- **Required work**
Write out the data below exactly as given, without any of its pictures.

- **Data provided**
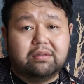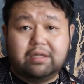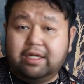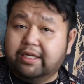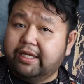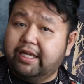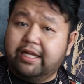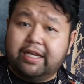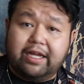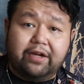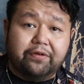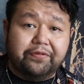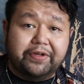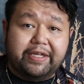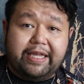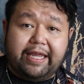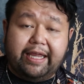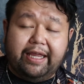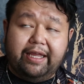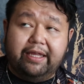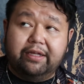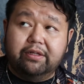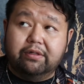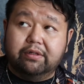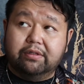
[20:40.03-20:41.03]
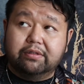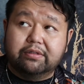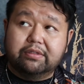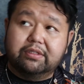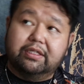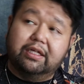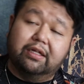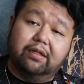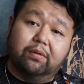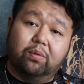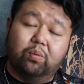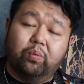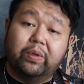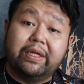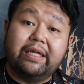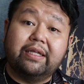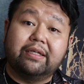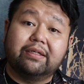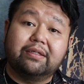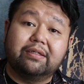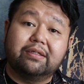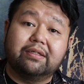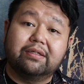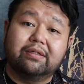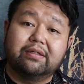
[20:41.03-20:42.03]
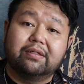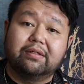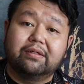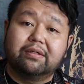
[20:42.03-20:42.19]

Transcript: Again, I re-angle the wind,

- **Expected output**
[20:40.03-20:41.03]
[20:41.03-20:42.03]
[20:42.03-20:42.19]

Transcript: Again, I re-angle the wind,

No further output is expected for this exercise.